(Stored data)
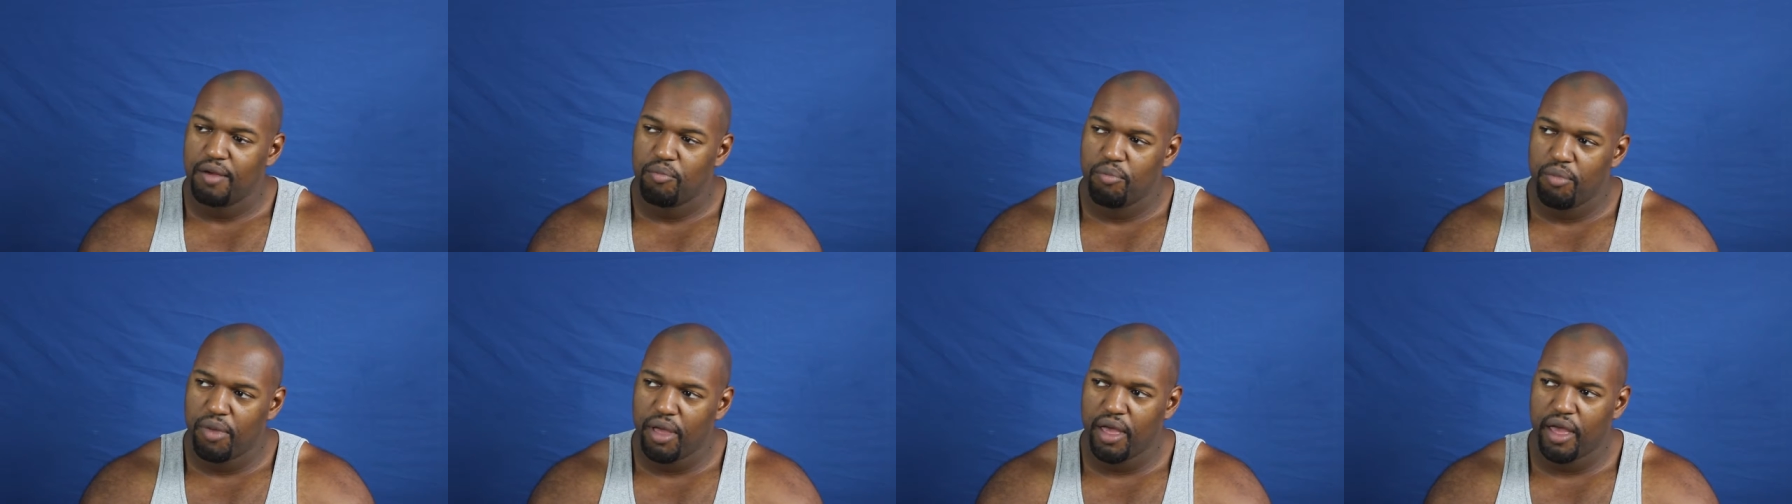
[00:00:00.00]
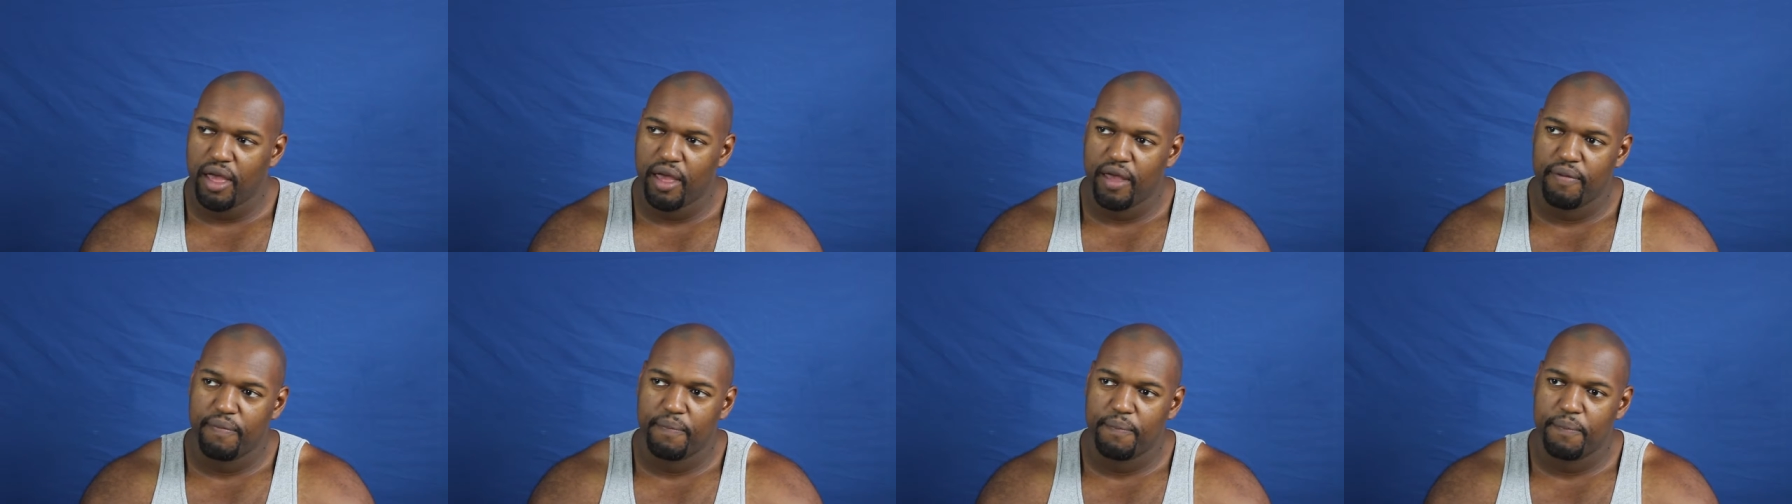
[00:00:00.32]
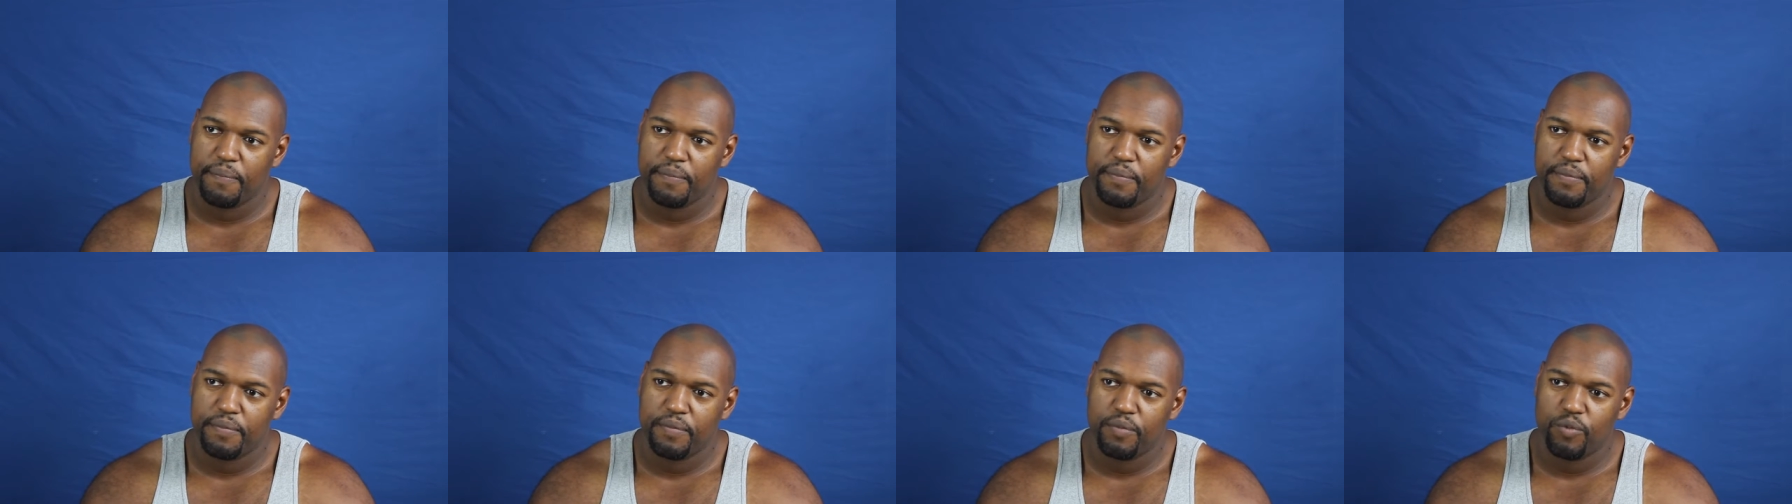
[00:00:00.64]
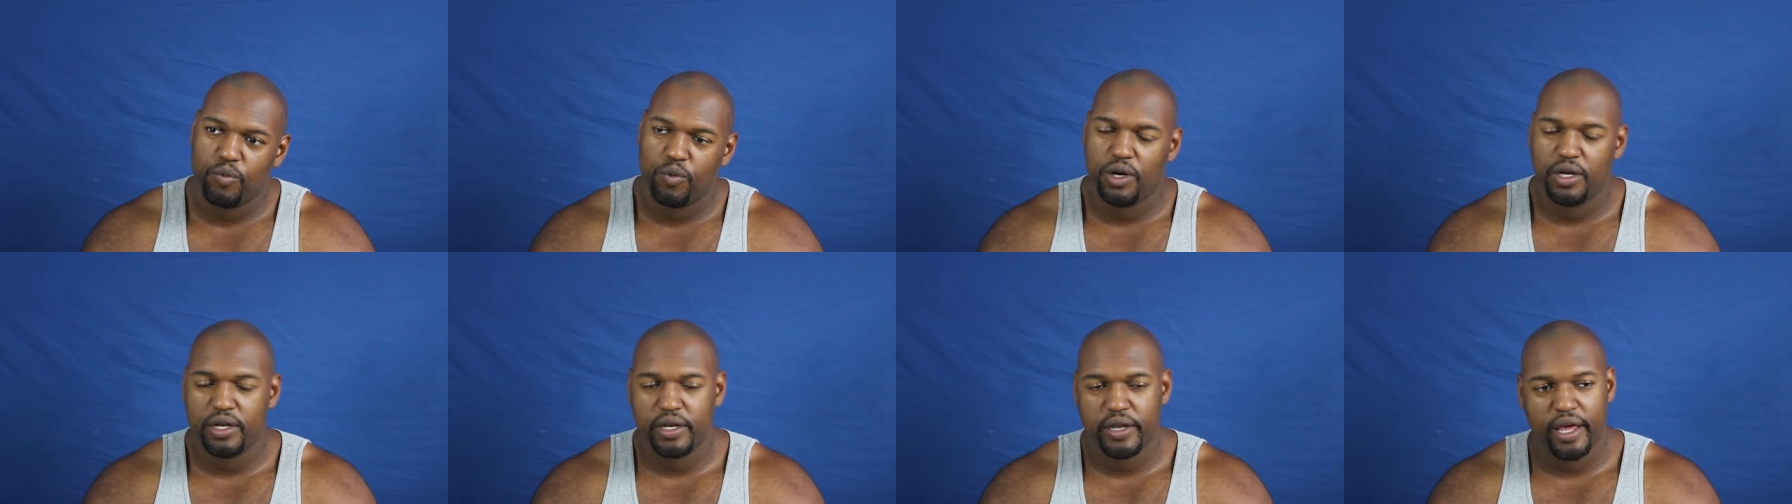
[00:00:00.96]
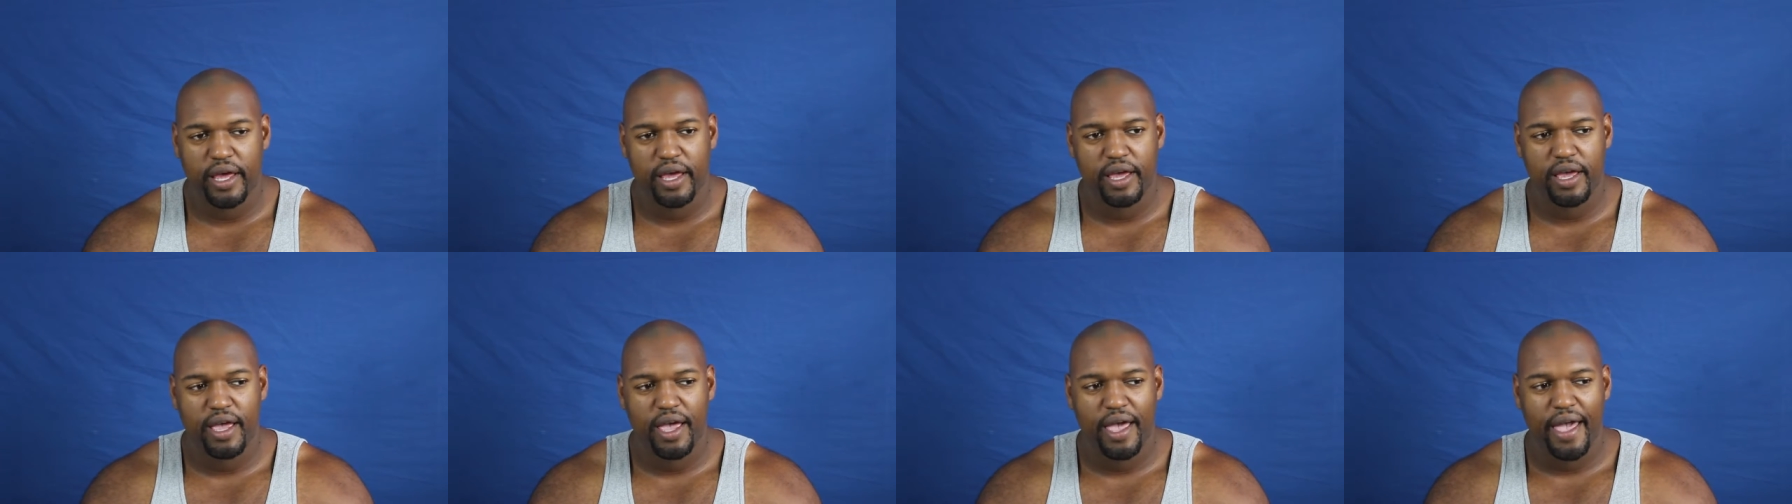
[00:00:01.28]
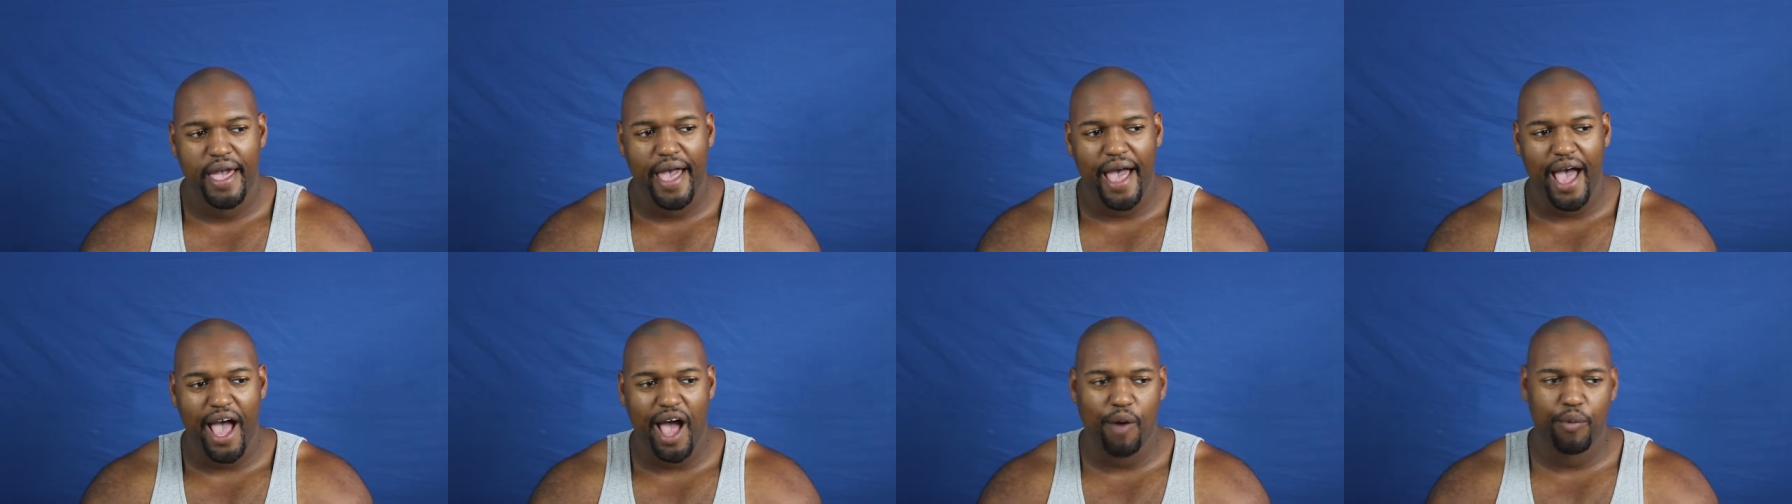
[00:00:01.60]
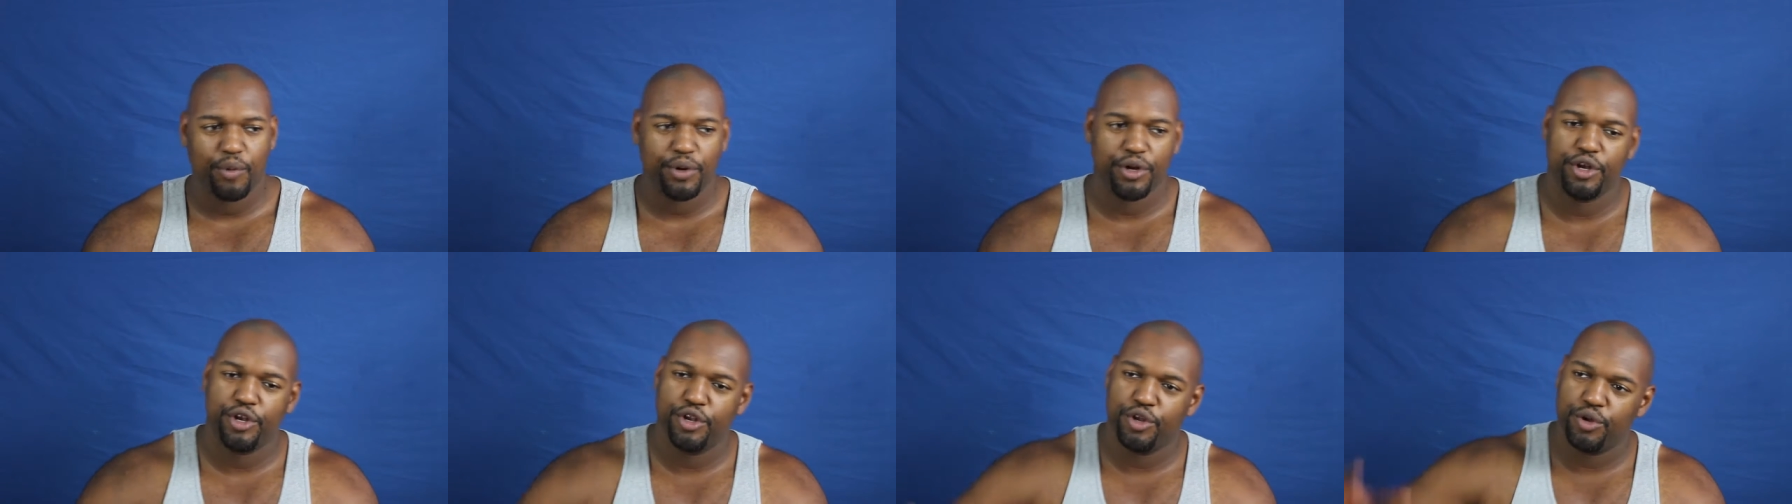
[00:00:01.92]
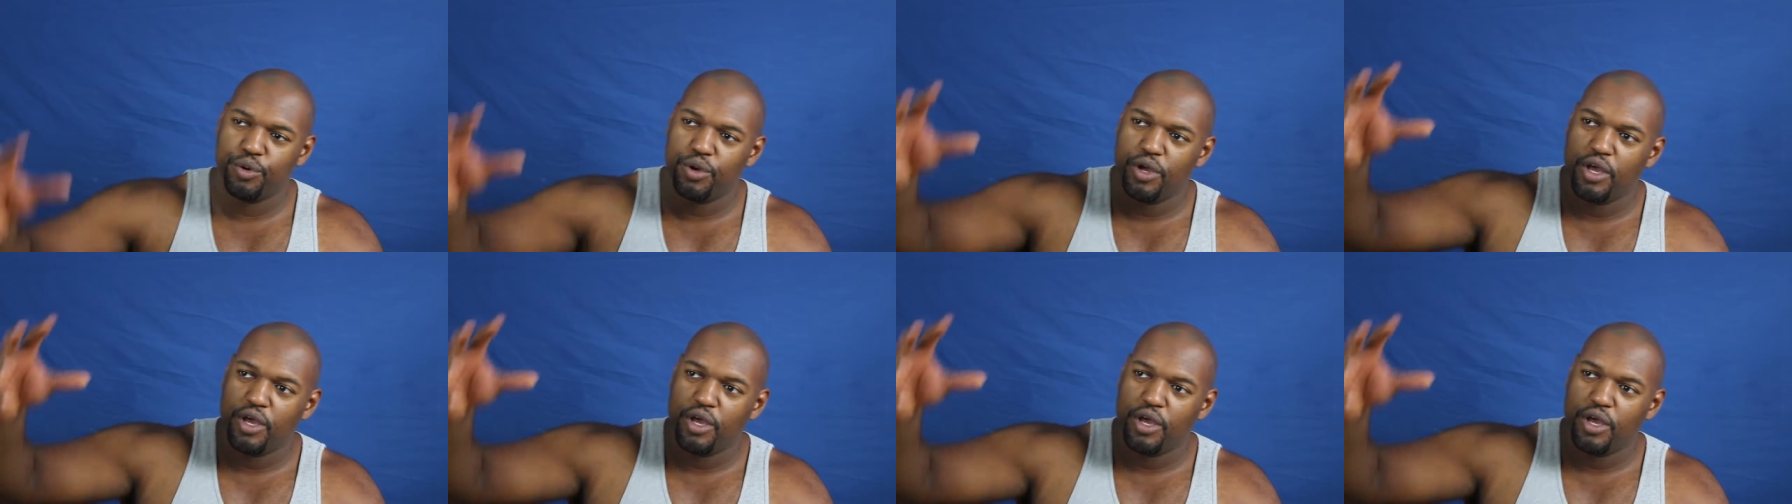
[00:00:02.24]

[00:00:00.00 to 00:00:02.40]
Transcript: man, one day I want to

**WHAT IS BEING ASKED**
Without the pictures, give every line above again exactly.

**RESULT OF THE TASK**
[00:00:00.00]
[00:00:00.32]
[00:00:00.64]
[00:00:00.96]
[00:00:01.28]
[00:00:01.60]
[00:00:01.92]
[00:00:02.24]

[00:00:00.00 to 00:00:02.40]
Transcript: man, one day I want to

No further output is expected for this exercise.